How CPUs Use the LOCK Prefix to Implement Cache Locking and ensure memory consistency

Question

In Java, adding the volatile keyword to a variable guarantees memory consistency (or visibility).

On the x86 platform, the Hotspot virtual machine implements volatile variable memory consistency by adding a Lock prefix instruction.

Like this：lock addl $0x0,(%esp);

Intel® 64 and IA-32 Architectures Software Developer’s Manual：

For the Intel486 and Pentium processors, the LOCK# signal is always asserted on the bus during a LOCK operation, even if the area of memory being locked is cached in the processor.

For the P6 and more recent processor families, if the area of memory being locked during a LOCK operation is cached in the processor that is performing the LOCK operation as write-back memory and is completely contained in a cache line, the processor may not assert the LOCK# signal on the bus. Instead, it will modify the memory location internally and allow it’s cache coherency mechanism to ensure that the operation is carried out atomically. This operation is called “cache locking. “ The cache coherency mechanism automatically prevents two or more processors that have cached the same area of memory from simultaneously modifying data in that area.

I think "if the area of memory being locked during a LOCK operation is cached in the processor" means cache line state is S、E or M（may be E or M?)。
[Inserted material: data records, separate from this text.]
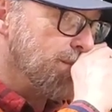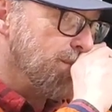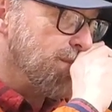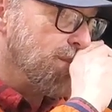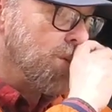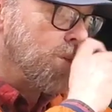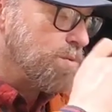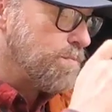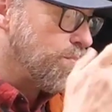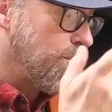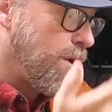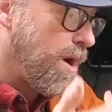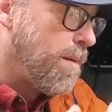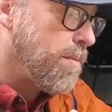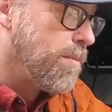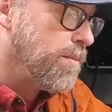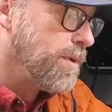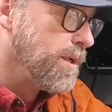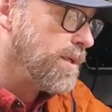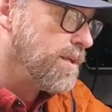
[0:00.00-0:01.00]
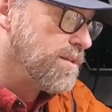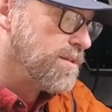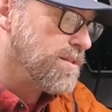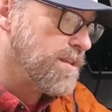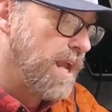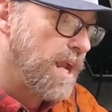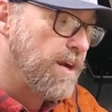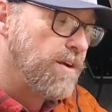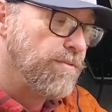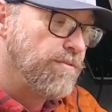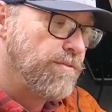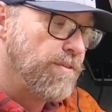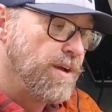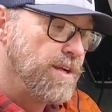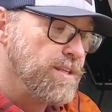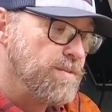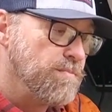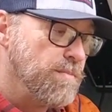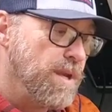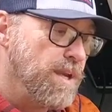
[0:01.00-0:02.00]
there's probably a
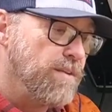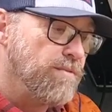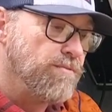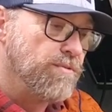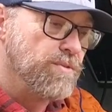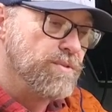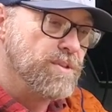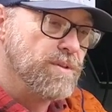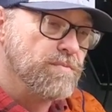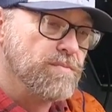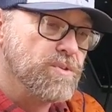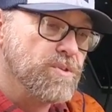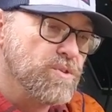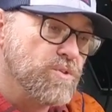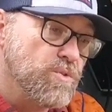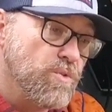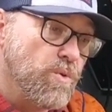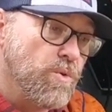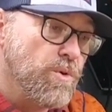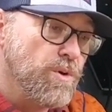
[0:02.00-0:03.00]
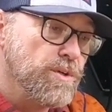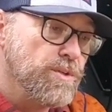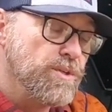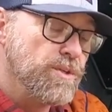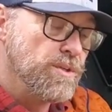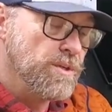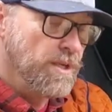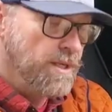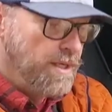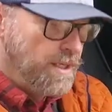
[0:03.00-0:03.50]
sacrifice made for some storage,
I have read a lot of information, and they say that cache locking is implemented through the MESI protocol.

I have read the MESI protocol, but I still have many doubts that I have not been able to solve.
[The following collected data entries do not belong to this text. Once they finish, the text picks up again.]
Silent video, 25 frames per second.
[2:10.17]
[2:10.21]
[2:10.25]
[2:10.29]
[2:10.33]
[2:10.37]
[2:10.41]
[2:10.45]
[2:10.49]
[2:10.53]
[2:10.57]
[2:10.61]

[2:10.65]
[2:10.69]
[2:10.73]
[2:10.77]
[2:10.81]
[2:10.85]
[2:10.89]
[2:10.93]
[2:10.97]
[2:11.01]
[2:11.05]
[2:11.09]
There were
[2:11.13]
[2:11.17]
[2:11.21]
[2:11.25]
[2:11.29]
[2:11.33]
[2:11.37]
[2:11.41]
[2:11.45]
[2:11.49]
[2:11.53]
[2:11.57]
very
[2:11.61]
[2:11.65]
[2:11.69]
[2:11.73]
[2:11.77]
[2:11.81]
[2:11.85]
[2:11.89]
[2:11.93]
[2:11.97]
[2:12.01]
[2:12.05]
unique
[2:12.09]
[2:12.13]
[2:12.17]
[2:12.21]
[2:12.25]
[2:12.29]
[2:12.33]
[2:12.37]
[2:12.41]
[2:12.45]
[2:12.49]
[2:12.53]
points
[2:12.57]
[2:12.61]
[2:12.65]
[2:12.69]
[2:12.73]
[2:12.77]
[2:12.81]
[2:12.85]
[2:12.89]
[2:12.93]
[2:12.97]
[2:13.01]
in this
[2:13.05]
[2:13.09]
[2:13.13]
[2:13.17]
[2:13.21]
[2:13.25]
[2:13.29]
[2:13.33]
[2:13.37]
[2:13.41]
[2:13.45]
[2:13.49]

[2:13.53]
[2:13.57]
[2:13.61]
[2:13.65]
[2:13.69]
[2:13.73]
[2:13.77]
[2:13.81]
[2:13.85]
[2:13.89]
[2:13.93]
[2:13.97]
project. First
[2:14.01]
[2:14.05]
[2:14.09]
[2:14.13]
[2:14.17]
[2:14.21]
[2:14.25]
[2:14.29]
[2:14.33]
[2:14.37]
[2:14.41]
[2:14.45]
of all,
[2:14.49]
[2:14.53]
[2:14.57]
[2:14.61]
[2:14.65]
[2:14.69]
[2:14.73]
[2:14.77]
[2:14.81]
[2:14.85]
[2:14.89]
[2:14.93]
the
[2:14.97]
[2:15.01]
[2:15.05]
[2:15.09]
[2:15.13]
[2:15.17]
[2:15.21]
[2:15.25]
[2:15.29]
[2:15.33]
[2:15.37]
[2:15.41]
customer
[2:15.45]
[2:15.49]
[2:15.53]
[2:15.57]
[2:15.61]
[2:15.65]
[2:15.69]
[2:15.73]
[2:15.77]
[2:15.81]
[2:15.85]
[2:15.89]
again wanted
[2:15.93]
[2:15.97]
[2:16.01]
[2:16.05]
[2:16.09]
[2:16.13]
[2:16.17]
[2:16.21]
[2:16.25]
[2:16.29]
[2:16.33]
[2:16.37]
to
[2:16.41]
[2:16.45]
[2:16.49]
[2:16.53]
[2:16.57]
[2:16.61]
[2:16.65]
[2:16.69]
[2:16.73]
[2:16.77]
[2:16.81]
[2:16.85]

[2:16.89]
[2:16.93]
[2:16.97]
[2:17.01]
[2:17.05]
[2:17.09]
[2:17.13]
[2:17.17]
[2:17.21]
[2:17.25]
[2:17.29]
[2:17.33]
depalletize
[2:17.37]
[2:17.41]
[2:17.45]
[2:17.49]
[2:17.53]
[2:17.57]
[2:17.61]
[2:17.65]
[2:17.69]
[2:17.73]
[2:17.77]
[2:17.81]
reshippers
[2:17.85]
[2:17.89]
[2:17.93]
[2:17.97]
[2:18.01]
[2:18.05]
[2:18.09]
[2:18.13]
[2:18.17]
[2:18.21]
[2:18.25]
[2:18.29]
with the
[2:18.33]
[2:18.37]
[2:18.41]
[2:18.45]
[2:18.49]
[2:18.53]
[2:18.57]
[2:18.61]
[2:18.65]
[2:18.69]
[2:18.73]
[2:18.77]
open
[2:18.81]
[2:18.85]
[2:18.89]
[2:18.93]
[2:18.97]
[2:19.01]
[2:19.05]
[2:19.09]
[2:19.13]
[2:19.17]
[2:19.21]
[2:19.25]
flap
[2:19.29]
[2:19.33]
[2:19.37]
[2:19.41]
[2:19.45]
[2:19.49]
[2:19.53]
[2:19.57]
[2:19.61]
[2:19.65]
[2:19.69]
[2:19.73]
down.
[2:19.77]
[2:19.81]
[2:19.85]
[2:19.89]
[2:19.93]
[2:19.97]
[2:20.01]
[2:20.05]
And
First, can MESI implement cache locking? Second, how does the lock instruction achieve memory consistency?

// volatile write
if (cache->is_volatile()) {
    //
    if (tos_type == itos) {
        obj->release_int_field_put(field_offset, STACK_INT(-1));
    } else if (tos_type == atos) {
        VERIFY_OOP(STACK_OBJECT(-1));
        obj->release_obj_field_put(field_offset, STACK_OBJECT(-1));
    } else if (tos_type == btos) {
        obj->release_byte_field_put(field_offset, STACK_INT(-1));
    } else if (tos_type == ztos) {
        int bool_field = STACK_INT(-1);  // only store LSB
        obj->release_byte_field_put(field_offset, (bool_field & 1));
    } else if (tos_type == ltos) {
        obj->release_long_field_put(field_offset, STACK_LONG(-1));
    } else if (tos_type == ctos) {
        obj->release_char_field_put(field_offset, STACK_INT(-1));
    } else if (tos_type == stos) {
        obj->release_short_field_put(field_offset, STACK_INT(-1));
    } else if (tos_type == ftos) {
        obj->release_float_field_put(field_offset, STACK_FLOAT(-1));
    } else {
        obj->release_double_field_put(field_offset, STACK_DOUBLE(-1));
    }
    // after volatile write，insert storeload memory barrier
    OrderAccess::storeload();
} 
================================
inline void OrderAccess::storeload()  { 
    fence(); 
}
================================
inline void OrderAccess::fence() {
  if (os::is_MP()) {
    // always use locked addl since mfence is sometimes expensive
#ifdef AMD64
    __asm__ volatile ("lock; addl $0,0(%%rsp)" : : : "cc", "memory");
#else
    __asm__ volatile ("lock; addl $0,0(%%esp)" : : : "cc", "memory");
#endif
  }
}

(One thing that confuses me is that this Lock prefix is executed after the volatile write, and it's all already after the volatile write, so what can be locked?)

I Think MESI cannot guarantee memory consistency after introducing Store Buffer and Invalidate queue.

I think "release_int_field_put" means write value into store buffer?

so,What does "asm volatile ("lock; addl $0,0(%%rsp)" : : : "cc", "memory");" do to ensure memory consistency?

Suppose there is a volatile variable that has been loaded into the cache by 3 CPUs，CPU1，CPU2，CPU3，now their Cache Line state are all S。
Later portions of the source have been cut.